UK affordability checks to be debated in February after successful petition

By Kyle Goldsmith

Affordability checks will be debated in the UK's parliament on 26 February, following a successful petition calling to stop their implementation.

The petition opposed the widespread introduction of financial checks outlined in the Gambling Act review white paper. Jockey Club chief executive Nevin Truesdale registered the petition in early November.

By the end of November, the petition had passed 100,000 signatures, the number required for parliament discussion. A debate has now been scheduled for 26 February after it was discussed in Westminster Hall last Tuesday.

Julie Harrington, chief executive of the British Horseracing Authority (BHA), responded: “The fact that our survey reached the required 100,000 signatures threshold in just 27 days is powerful testament to the strength of feeling shared by bettors over the proposed checks.

“While we support the need to protect individuals from the risk of gambling-related harm it remains the case that millions of people enjoy betting on horseracing without suffering any ill effects.

“The BHA will therefore continue to push for changes to the Gambling Commission’s proposals on affordability checks to protect the sport’s financial future and limit the impact on racing bettors.”

Impact of affordability checks

The much-maligned affordability checks mentioned in the white paper have led to strong industry criticism. Andrew Rhodes, chief executive of the Gambling Commission, stated financial checks were dominating responses to the white paper consultations.
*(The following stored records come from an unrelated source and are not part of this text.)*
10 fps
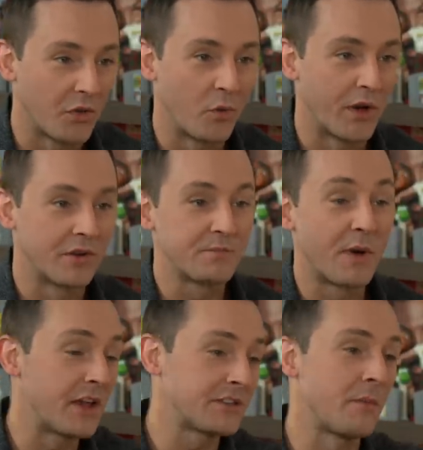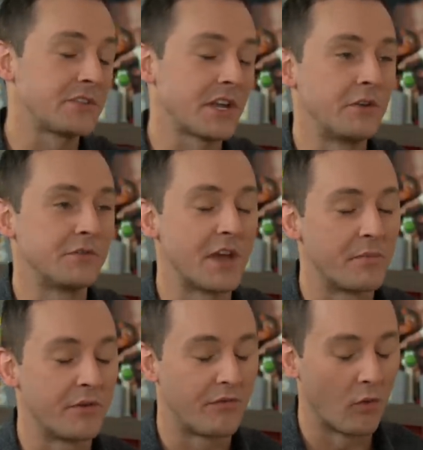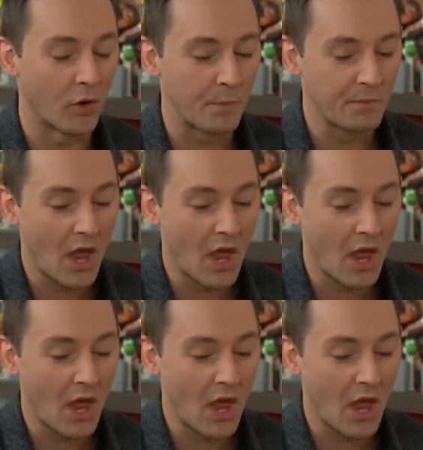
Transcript: in winners, but it's almost like you said before,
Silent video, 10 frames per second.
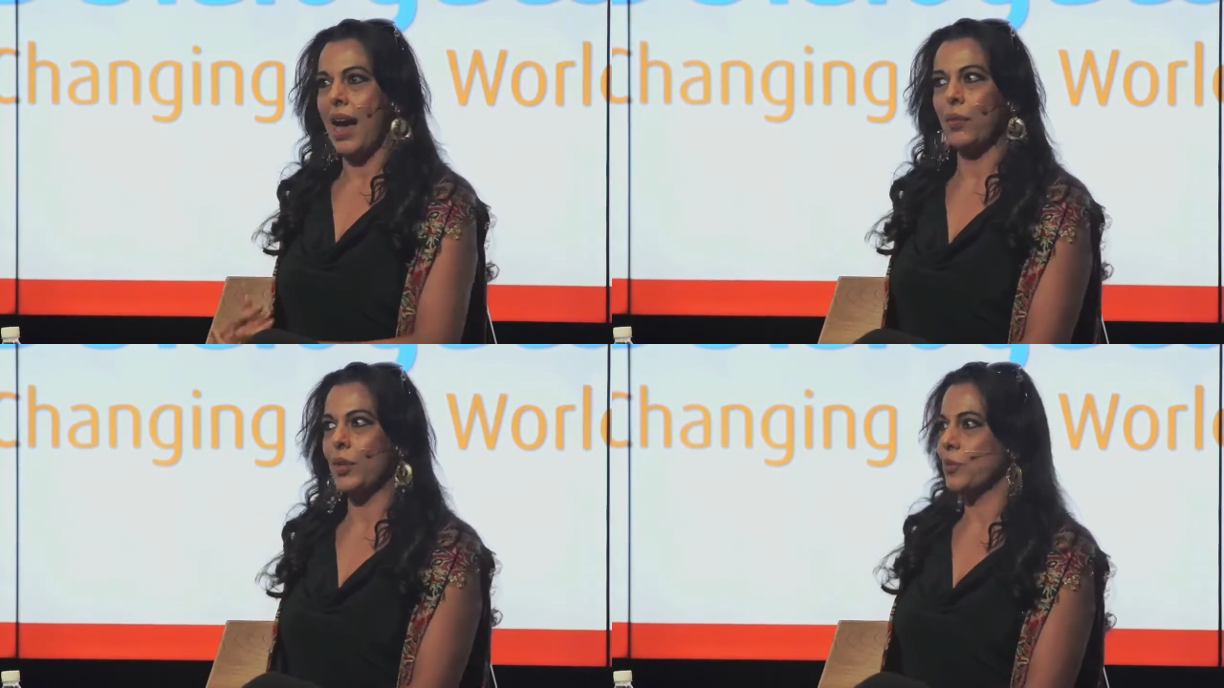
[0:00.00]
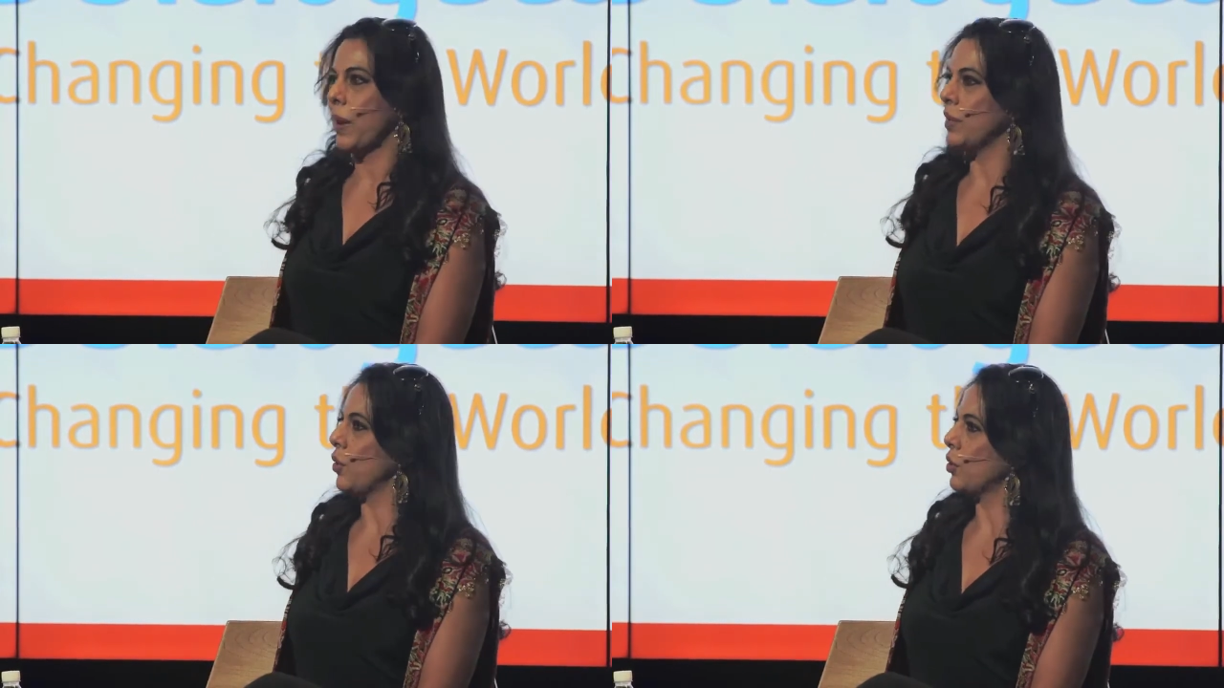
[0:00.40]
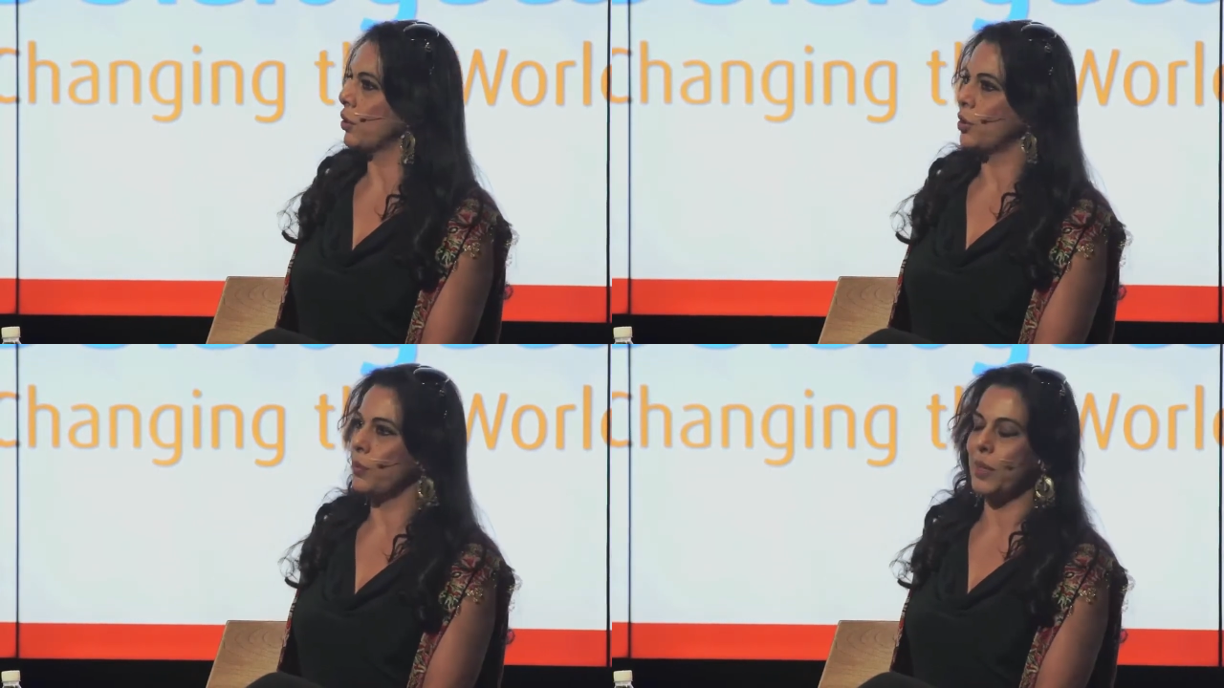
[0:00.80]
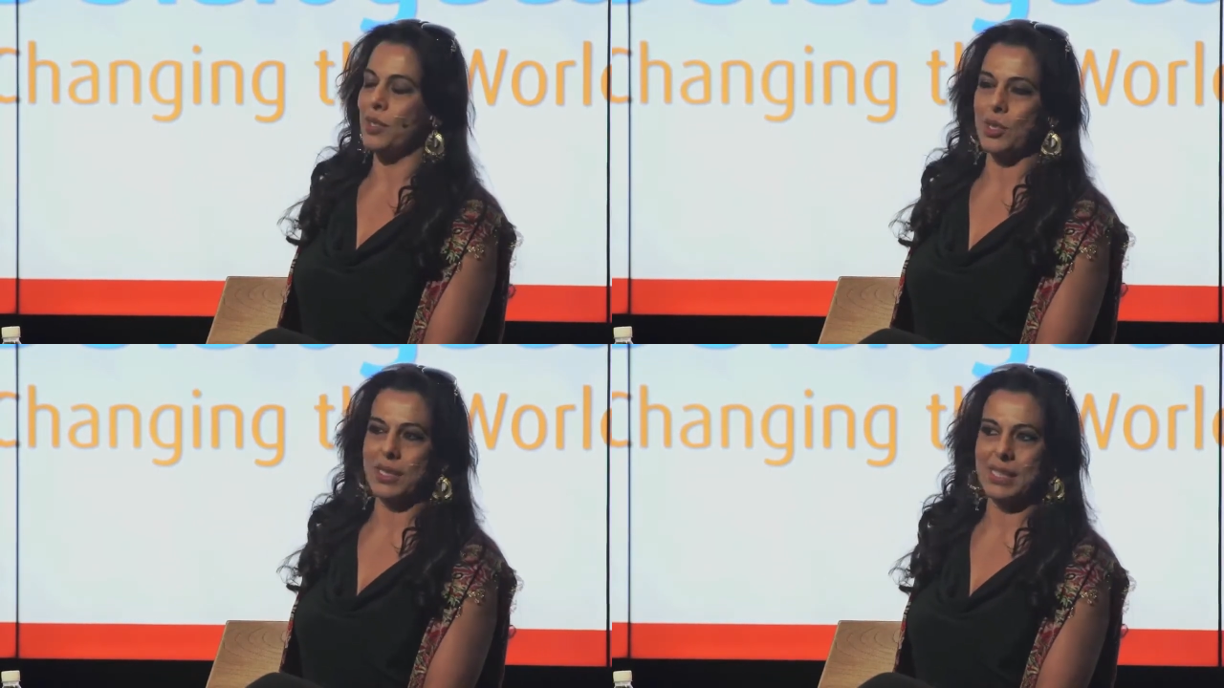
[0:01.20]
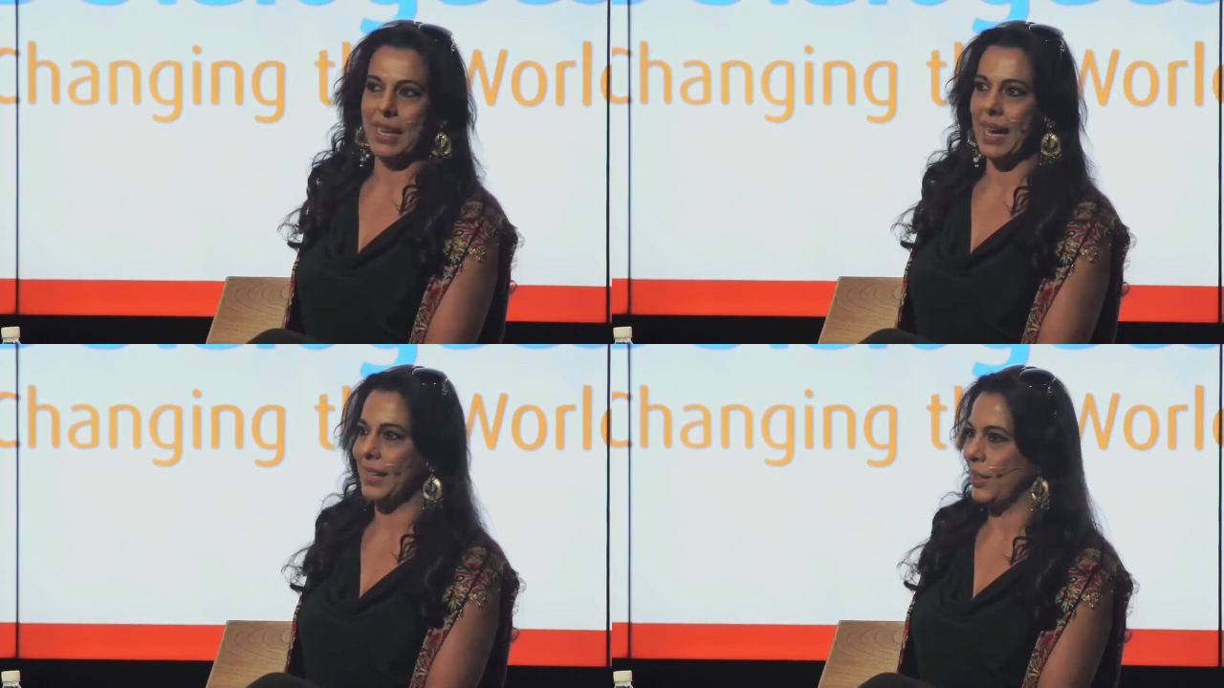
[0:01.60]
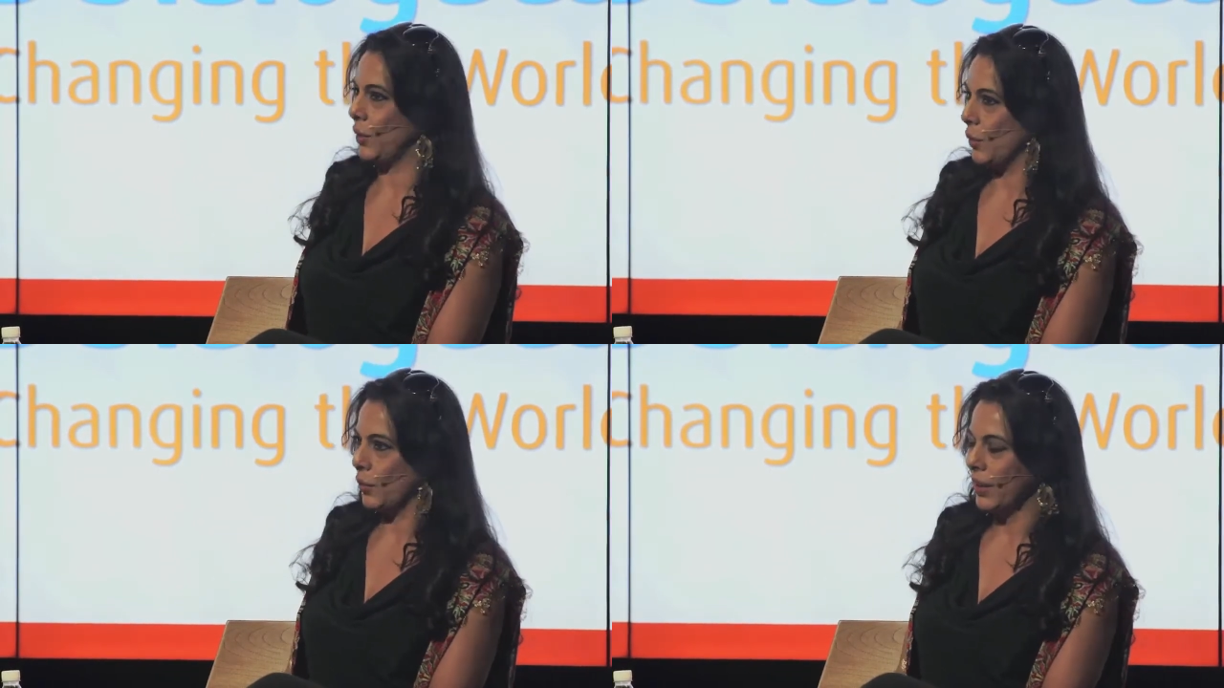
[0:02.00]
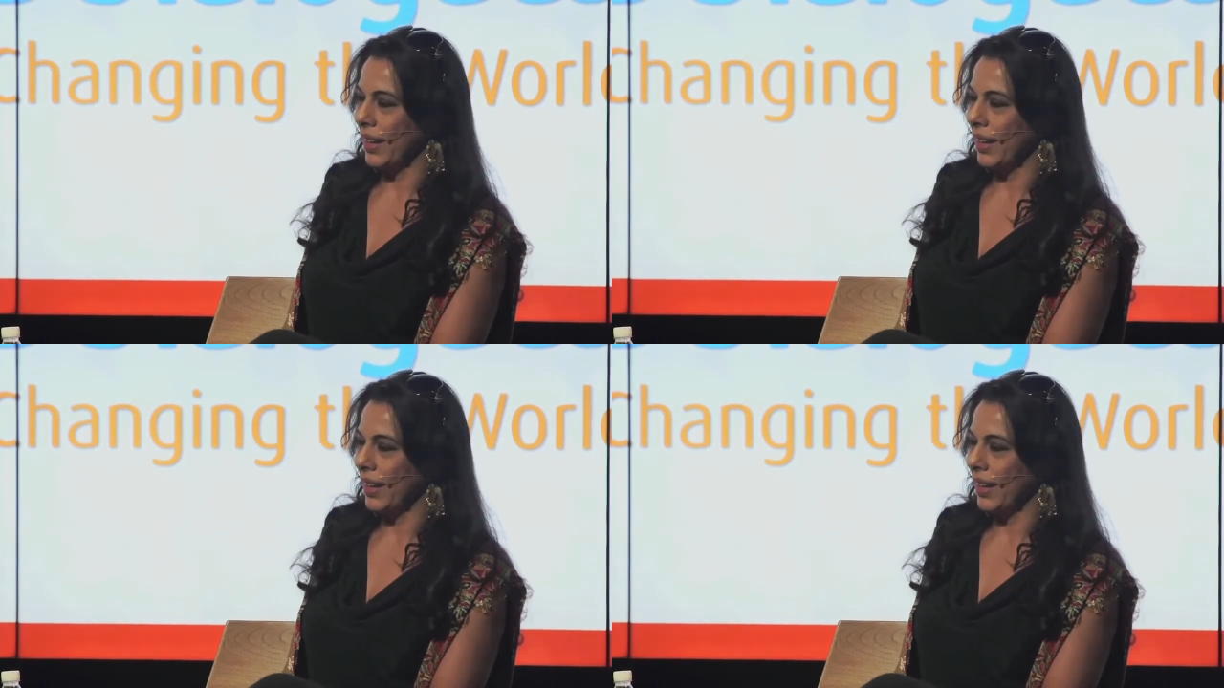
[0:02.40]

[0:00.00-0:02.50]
I wish my daughter could be just like you.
A survey found almost half of respondents were prepared to switch to the black market should affordability checks be implemented. Rhodes claimed those arguments were overstated.

In its November announcement of the petition, the Jockey Club estimated affordability checks could cost the racing industry £250m (€291m/$318m) over the next five years. It also claims bettors may have to prove they can afford to gamble if they lose £1.37 a day.

In countering the horse racing industry’s opposition towards affordability checks, Rhodes highlighted the Patterns of Play research. The report states that the most profitable one per cent accounts for 70.4 per cent of gross gambling yield (GGY).

The issue, however, is what defines an “active” and “dormant” account. Many of the accounts opened in the UK are only used a few times a year for major betting events, rather than by regular customers.